L’ONU affiche clairement son pessimisme sur une amélioration à court terme de la situation sécuritaire au Mali face à l’escalade des attaques terroristes durant ce premier trimestre de l’année 2021. « Nous devons nous assurer que des élections libres et équitables se déroulent à temps », a souligné l’ambassadrice américaine à l’ONU, Linda Thomas-Greenfield, lors de cette visioconférence du Conseil de sécurité consacrée au dossier malien. “La priorité absolue doit être l’organisation et la tenue d’élections libres et équitables d’ici la fin de la période de transition », « administrée par des autorités électorales compétentes et impartiales afin de publier un calendrier définitif confirmant les dates du processus électoral », a insisté la diplomate américaine à l’ONU.
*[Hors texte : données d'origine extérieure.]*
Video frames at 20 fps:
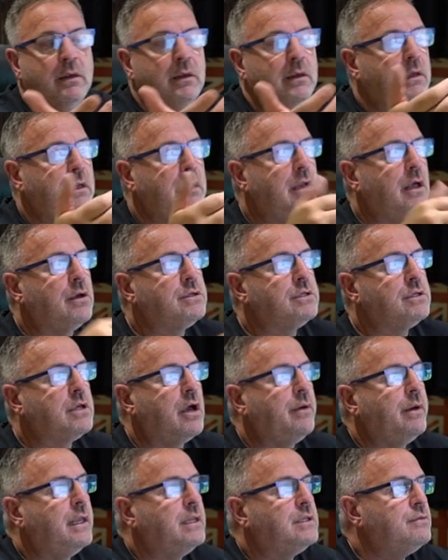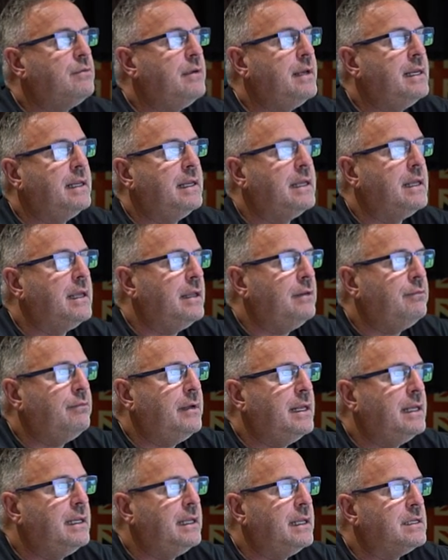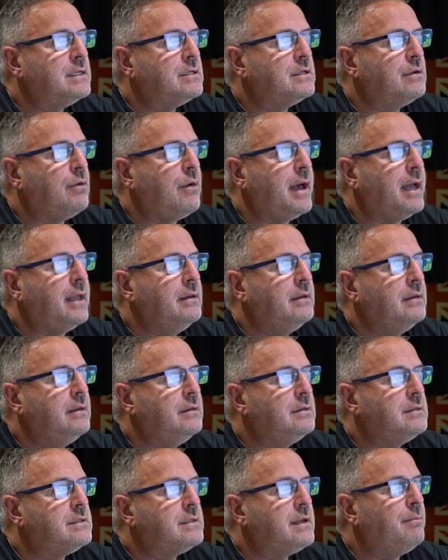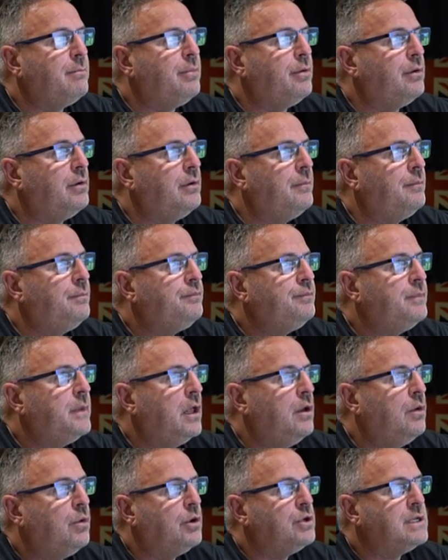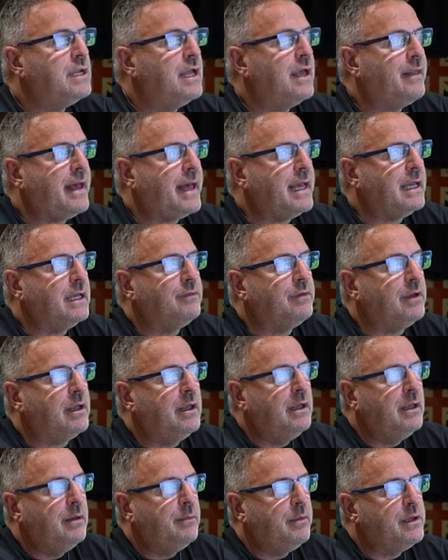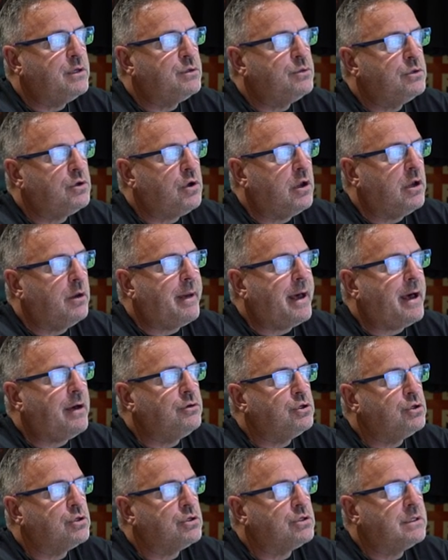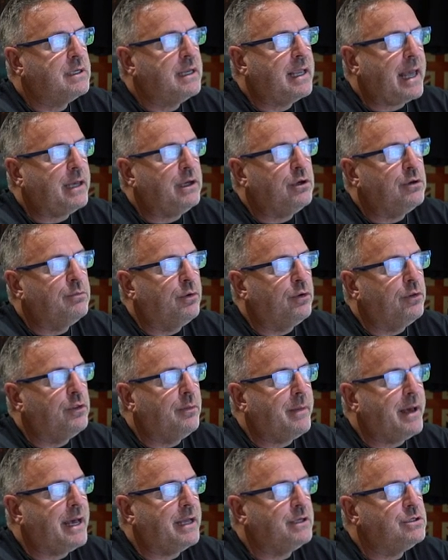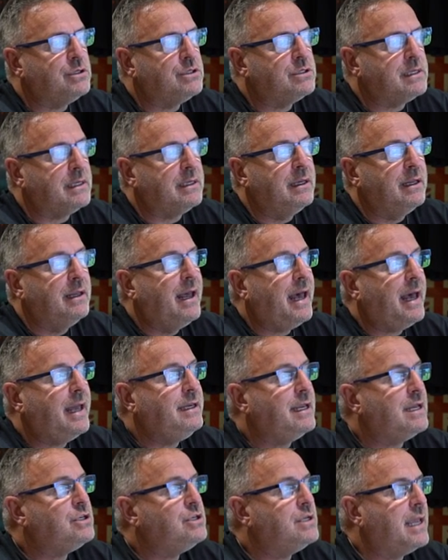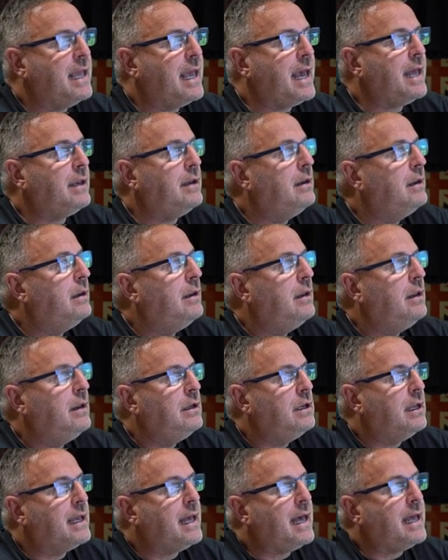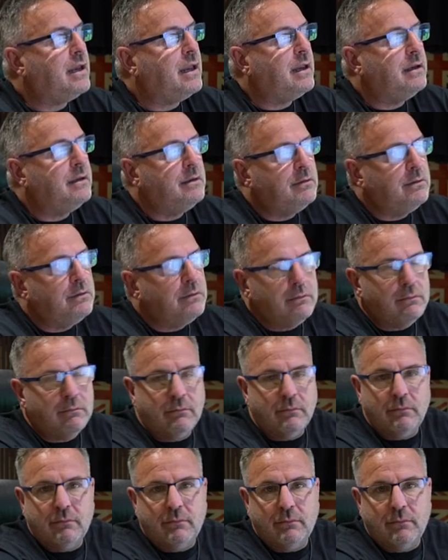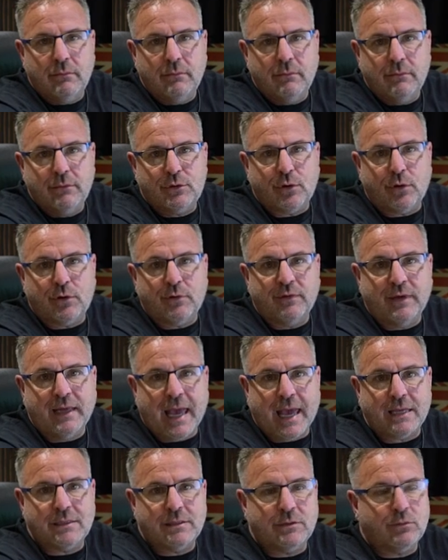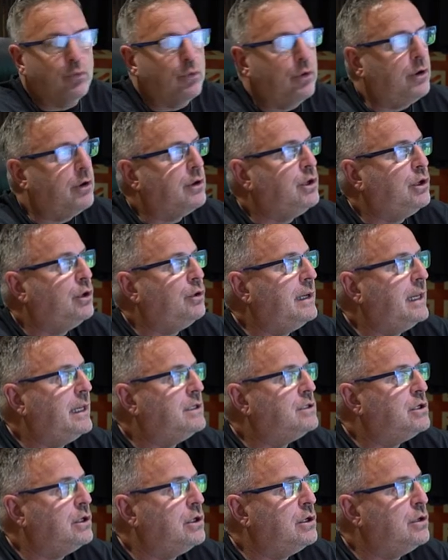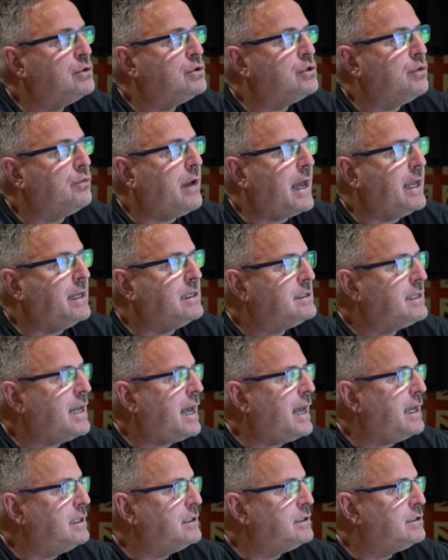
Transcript: You know, so it's really, it really is quite simple once you get the hang of it. But this was all about just, can you put the margins in? And yes, you can. You can't sort of guesswork. You need to use the right size.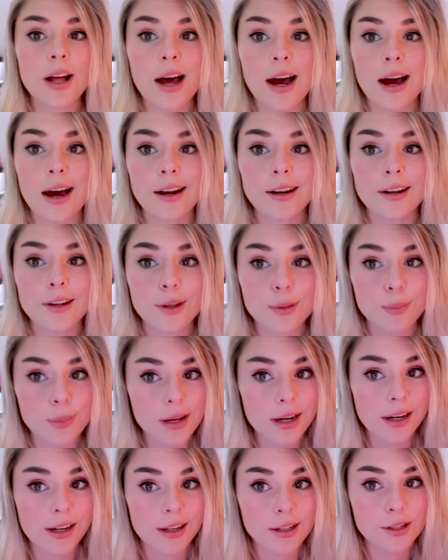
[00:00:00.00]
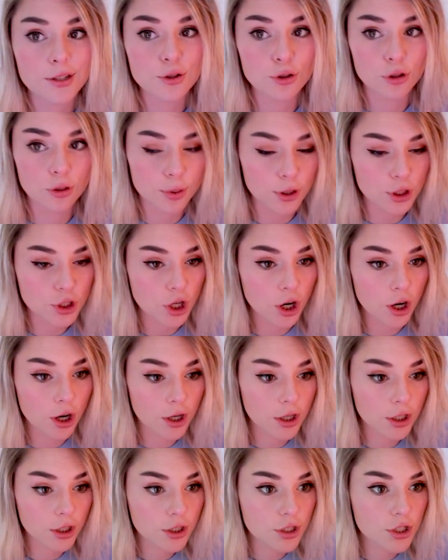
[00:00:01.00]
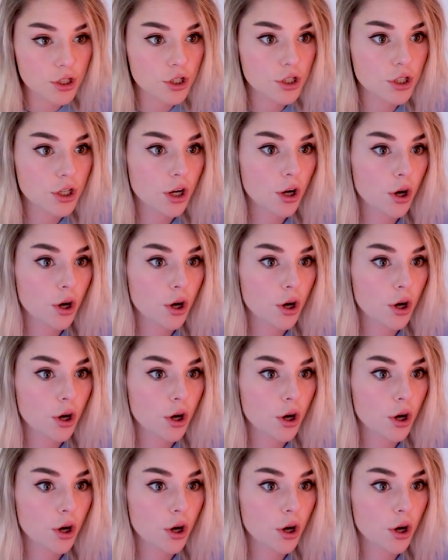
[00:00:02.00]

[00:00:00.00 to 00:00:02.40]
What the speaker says: and the medic gets uber charge.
À Lomé, lors de la réunion du groupe de soutien de la Transition au Mali, le ministre de l’Administration avait laissé fuiter la date du mars 2022 comme jour du scrutin à venir. « L’élection présidentielle, c’est ça qui intéresse tout le monde. Elle aura lieu en principe au mois de mars 2022 », avait annoncé aux médias Zeïni Moulaye, ministre des Affaires étrangères et de la Coopération internationale, en marge de la cérémonie de clôture. Mais depuis, Bamako tarde à confirmer cette nouvelle. Alors que certaines sources laissent entendre que les militaires qui sont obstinément préoccupés par le partage des postes et les privilèges comme si ce putsch était un butin de guerre, peaufine à leur niveau des stratégies afin d’obtenir une prolongation chez les partenaires au regard du temps imparti pour l’organisation de cette élection à date. En principe, si la période de transition est de 18 mois, les autorités de la transition doivent annoncer la date à l’ensemble des partenaires techniques de même que pour la classe politique. Mais aucune date précise, à ce jour, n’a encore été annoncée. Chose qui agace les partenaires du Mali. Et cette sortie des États-Unis illustre à suffisance le mécontentement des uns et des autres sur l’attitude de Bamako.
Le secrétaire général adjoint de l’ONU pour les Opérations de paix, Jean-Pierre Lacroix, a aussi souligné l’importance d’un processus électoral mené dans les temps. “J’encourage les acteurs politiques maliens à travailler dans un esprit de compromis et à promulguer des réformes visant à créer un environnement propice à des élections pacifiques, inclusives, transparentes et crédibles », a-t-il déclaré. « Ces élections représentent le test décisif de la transition actuelle et une étape nécessaire vers le retour du Mali à la règle constitutionnelle », a-t-il fait valoir. «Nous encourageons les autorités de transition à accélérer les préparatifs en vue des élections de mars 2022″, a aussi dit l’ambassadrice française adjointe à l’ONU, Nathalie Broadhurst. « Il est essentiel que le processus soit accompagné d’un dialogue ouvert et approfondi avec l’ensemble de la classe politique et des représentants de la société civile », a-t-elle fait valoir.
Cependant, à moins de 11 mois de la fin de la transition, que feront les autorités pour organiser un nouveau dialogue sincère et inclusif, revoir le plan de sécurité entre autres afin d’organiser le scrutin sur l’ensemble du territoire national ? Car, à terme, il va falloir que cette élection soit le plus inclusive possible pour éviter les atermoiements. Alors qu’en 6 mois, les militaires, au lieu de travailler à la mise en place de la feuille de route, n’ont réussi qu’à diviser les Maliens avec des prises de décisions impopulaires en leur faveur.
Ayant pris goût du privilège, ces militaires ne sont pas prêts de laisser la main, rien qu’à regarder leurs agissements chaque jour.
La sortie de Washington réclamant un « calendrier électoral définitif, est une véritable désillusion pour les putschistes qui ont pris goût du pouvoir en manipulant le peuple à volonté. Car si la volonté d’une prorogation de la Transition est mise en branle du côté de Kati, cette sortie risque de tout chambouler dans la mesure où les militaires n’ont pas la force financière et militaire sans les partenaires qui peuvent, en cas d’un malentendu, suspendre toutes les aides au Mali sous sérum depuis 2012.
En clair, les États-Unis viennent ainsi de mettre du sable dans le plat des putschistes opportunistes.